Dataset entries
·····

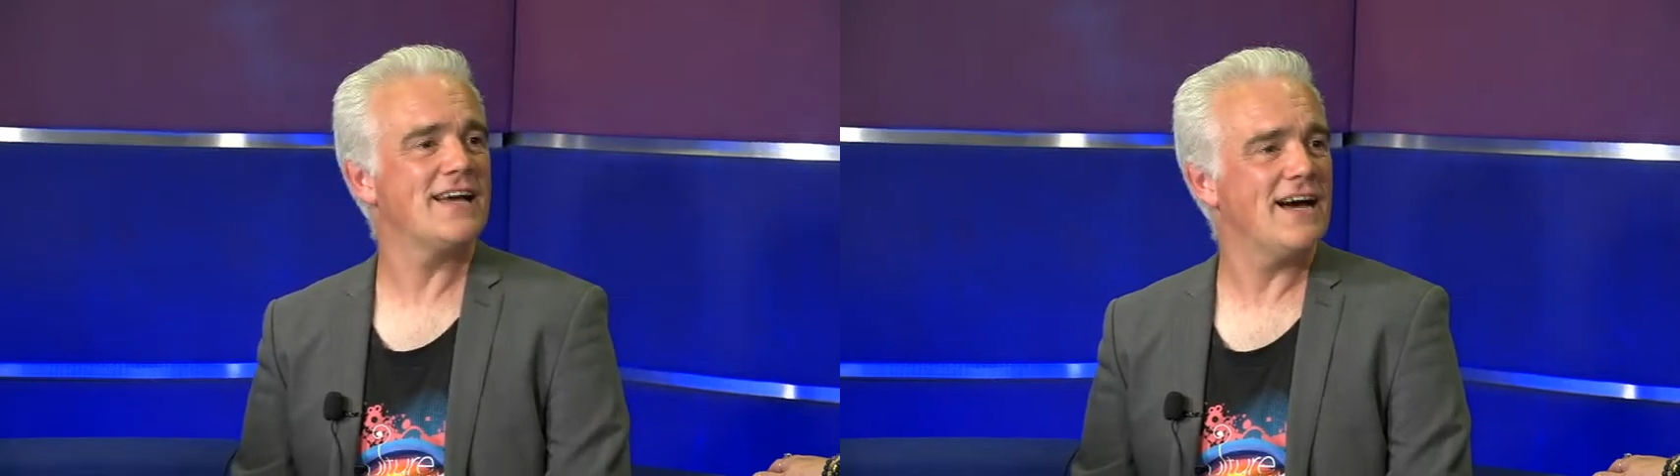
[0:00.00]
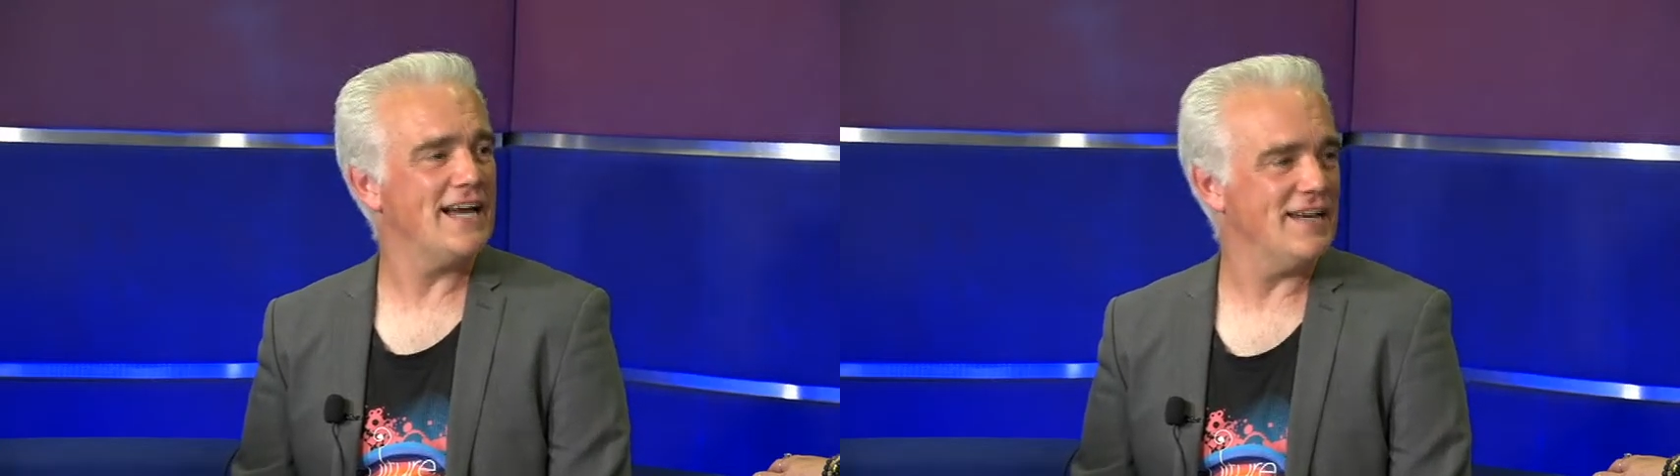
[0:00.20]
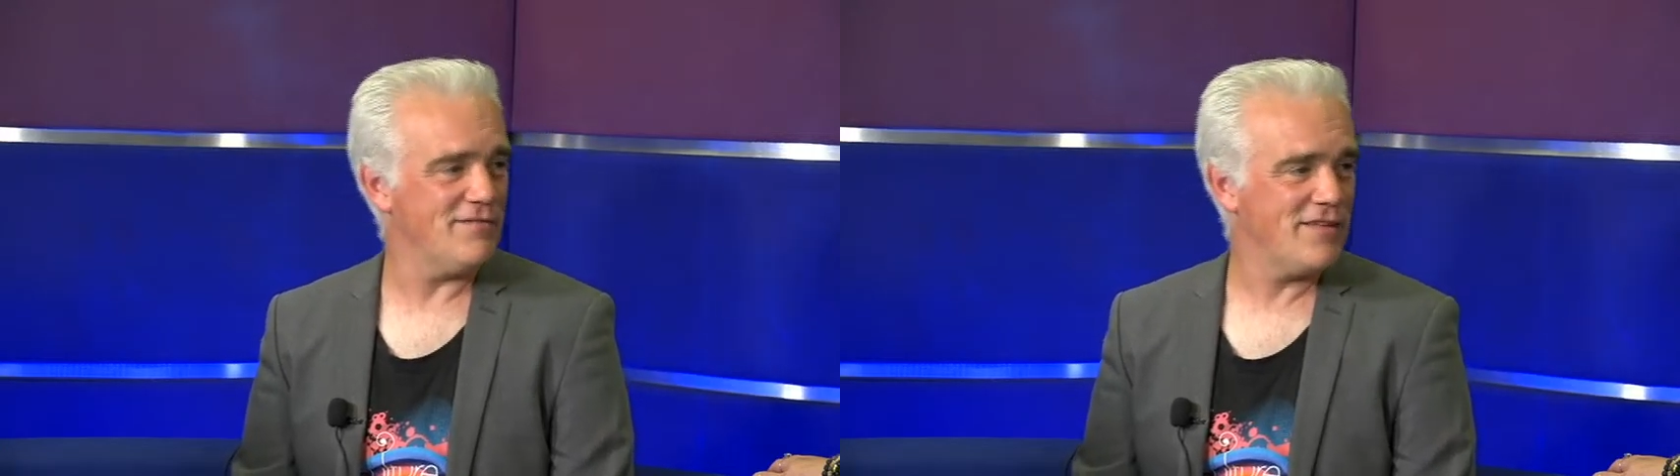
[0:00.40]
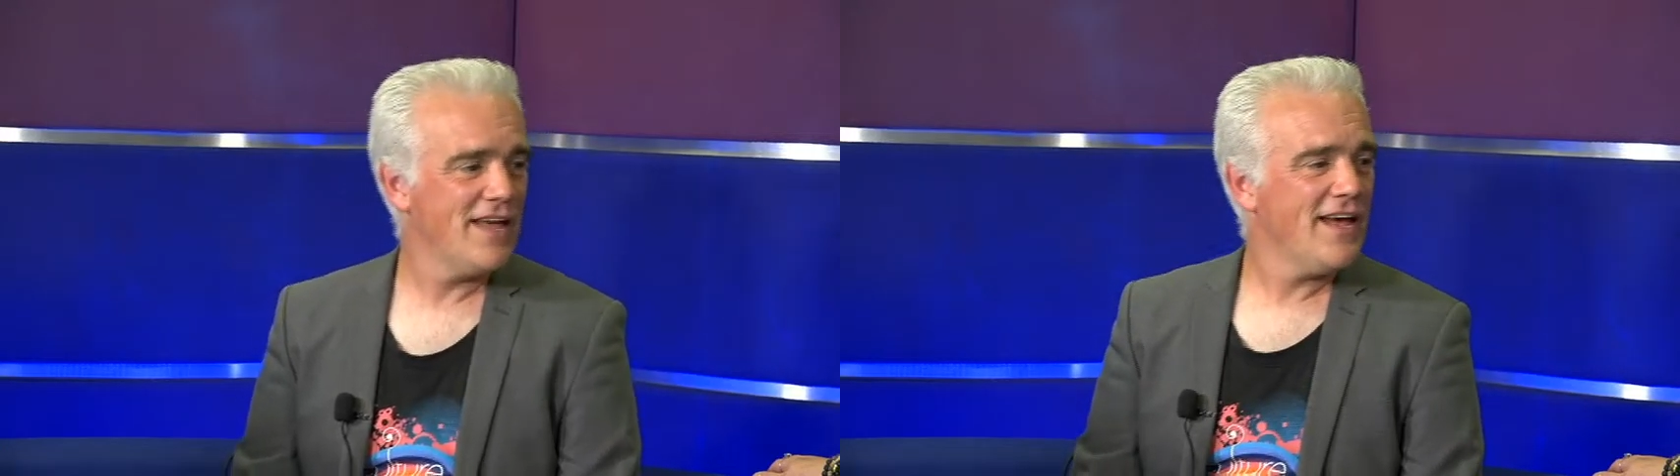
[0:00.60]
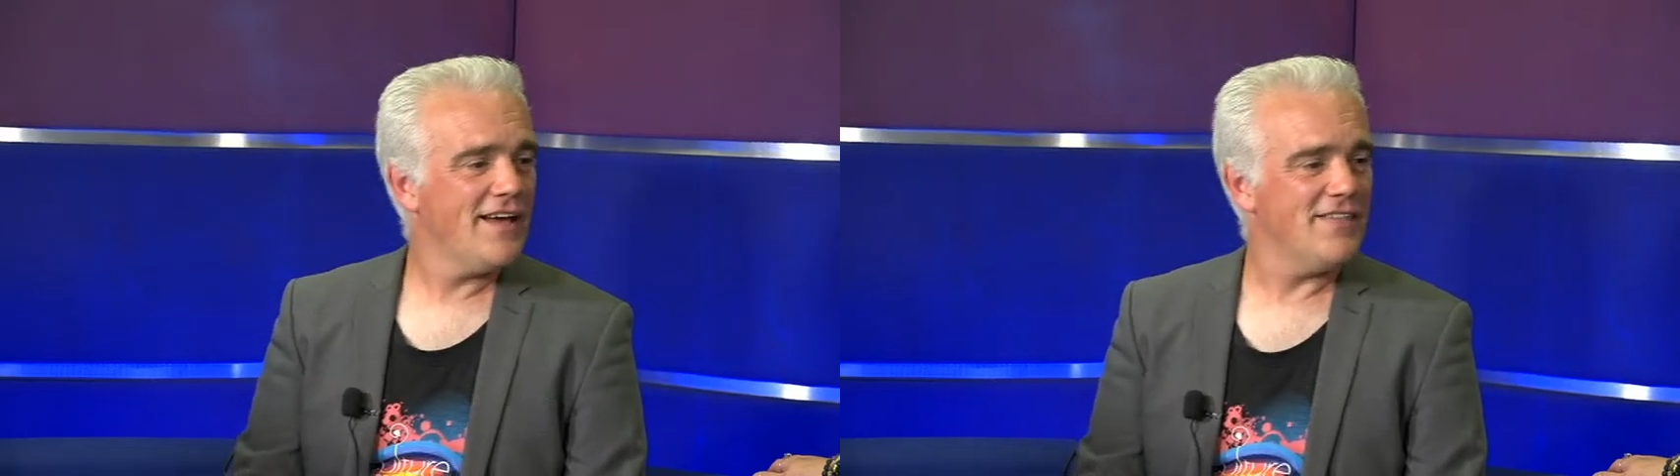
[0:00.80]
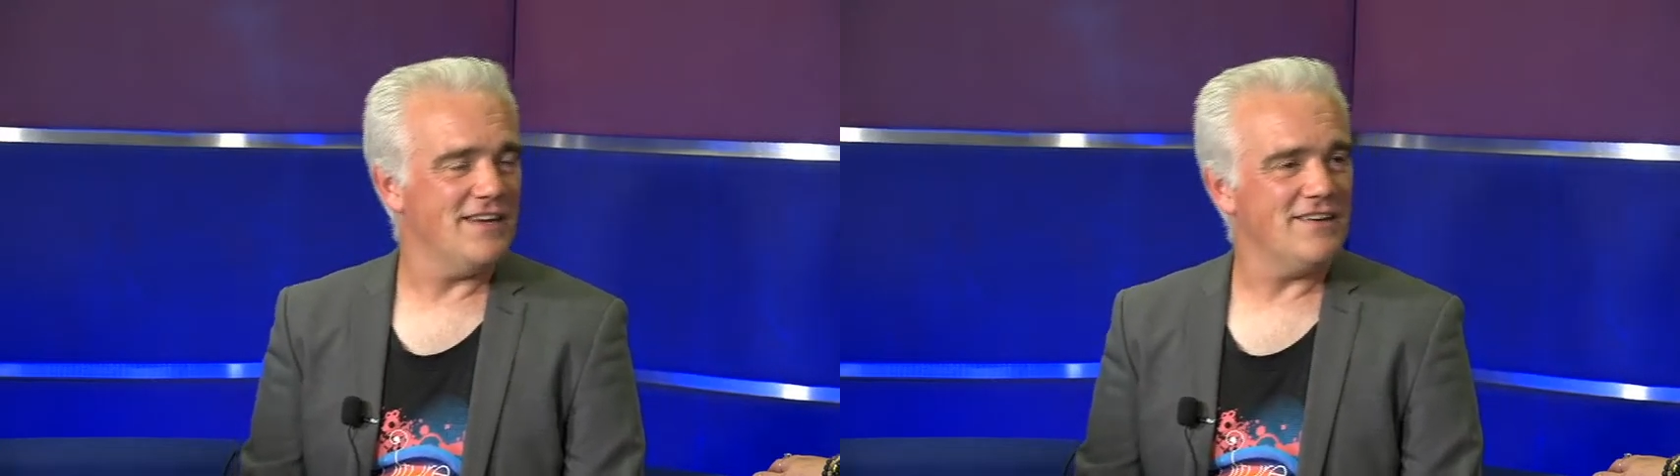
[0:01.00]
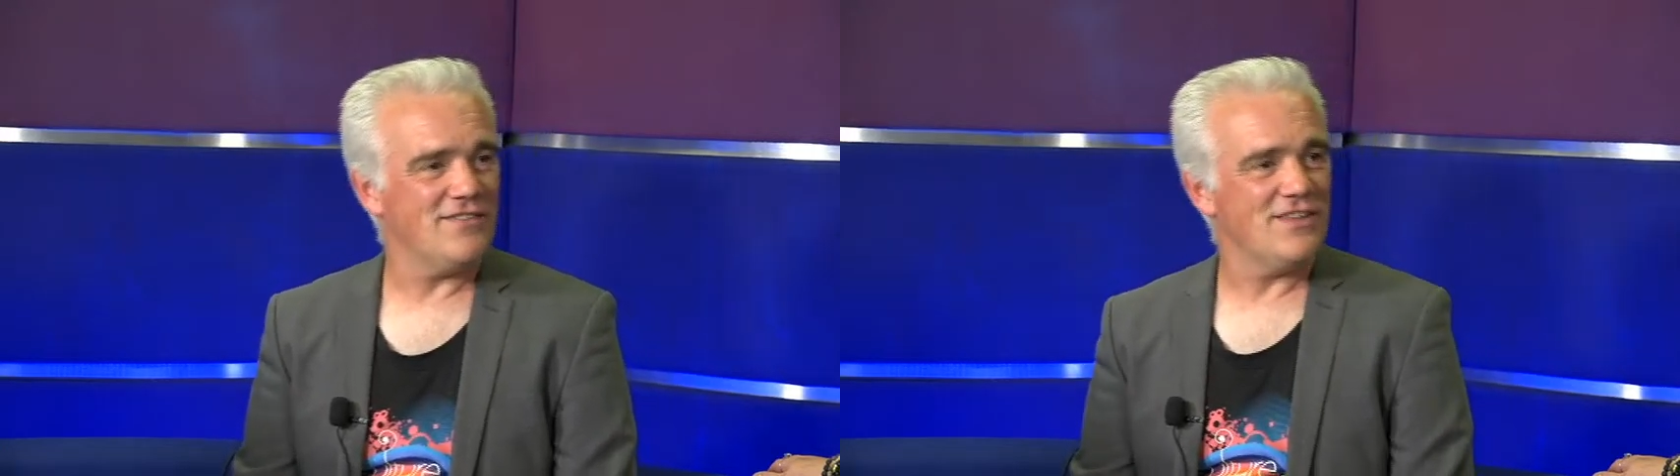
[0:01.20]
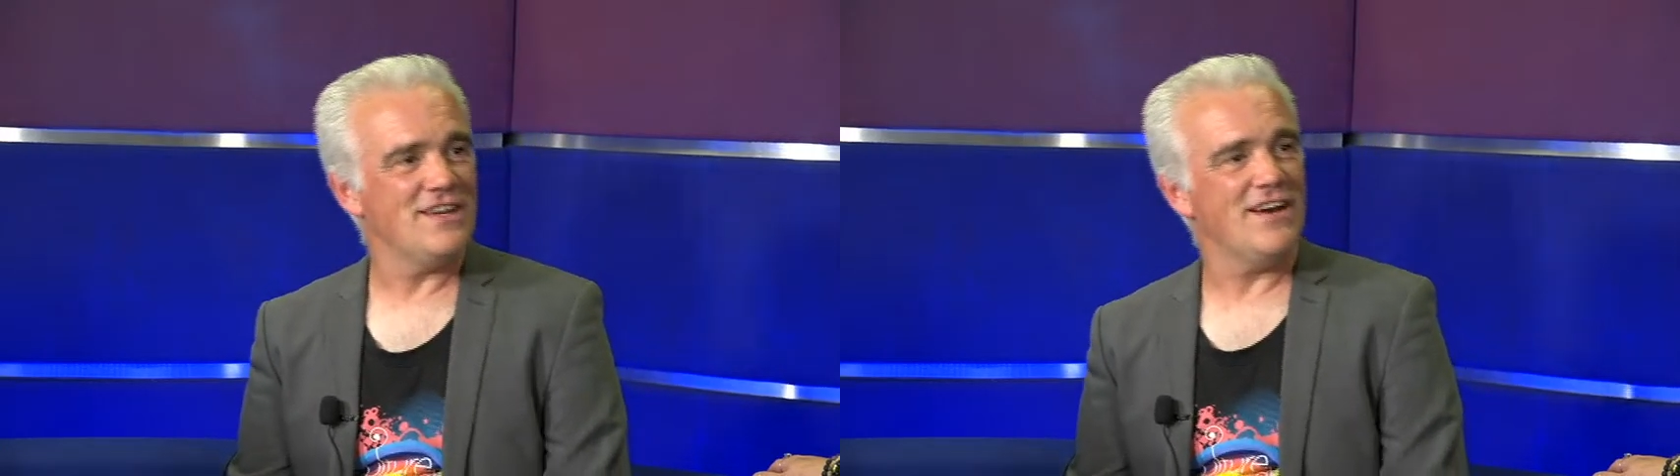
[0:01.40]
kind of the,
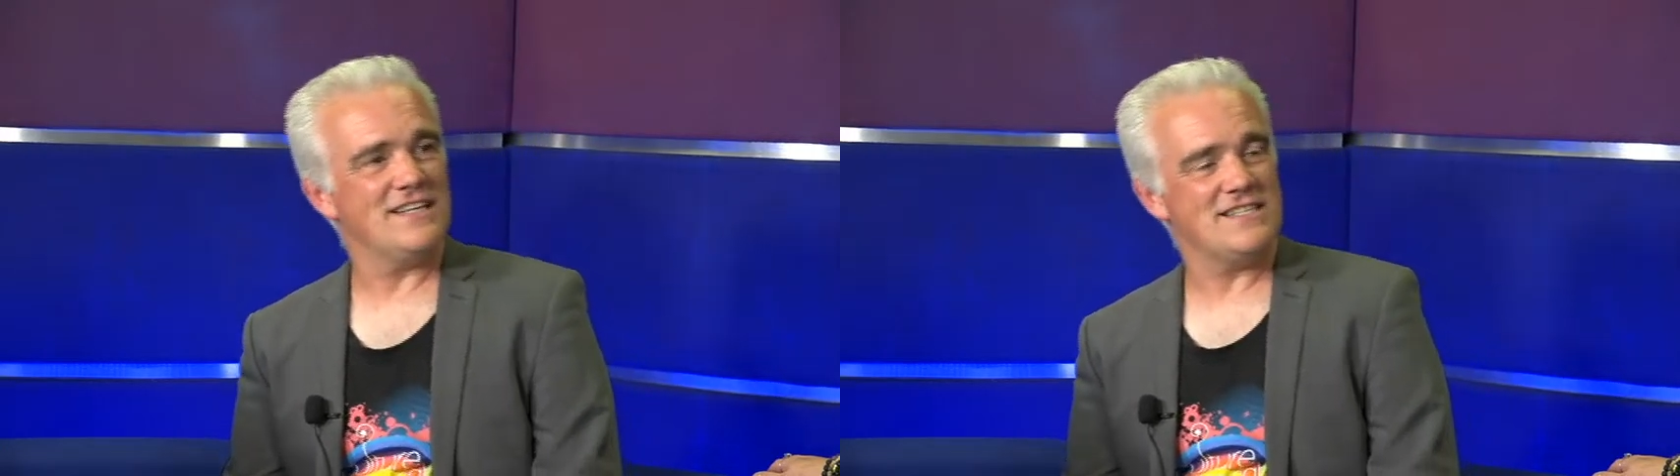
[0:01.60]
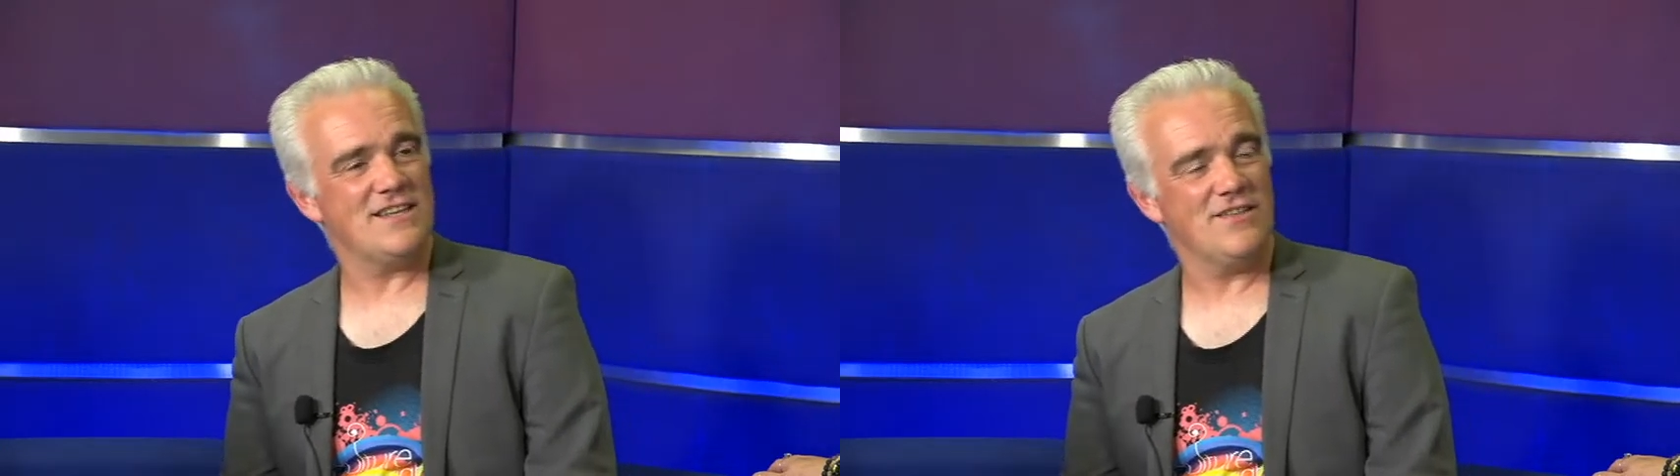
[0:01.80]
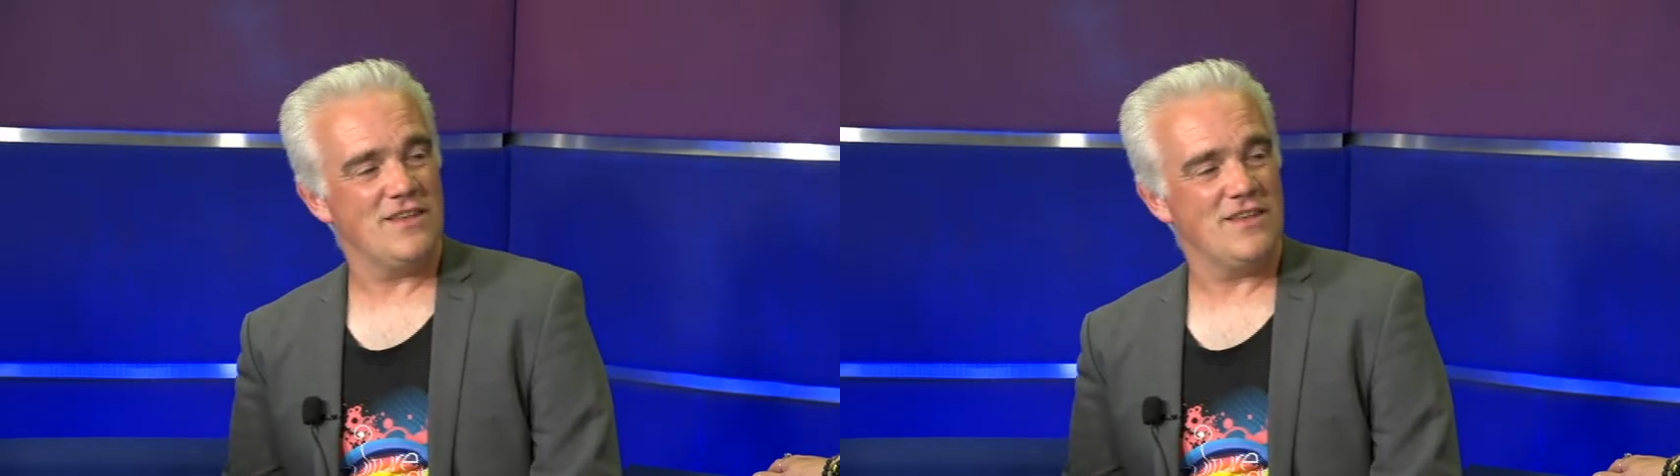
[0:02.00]
the nice the,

·····

Would you please repeat all the data word for word, but without the pictures?

The completed task:
[0:00.00]
[0:00.20]
[0:00.40]
[0:00.60]
[0:00.80]
[0:01.00]
[0:01.20]
[0:01.40]
kind of the,
[0:01.60]
[0:01.80]
[0:02.00]
the nice the,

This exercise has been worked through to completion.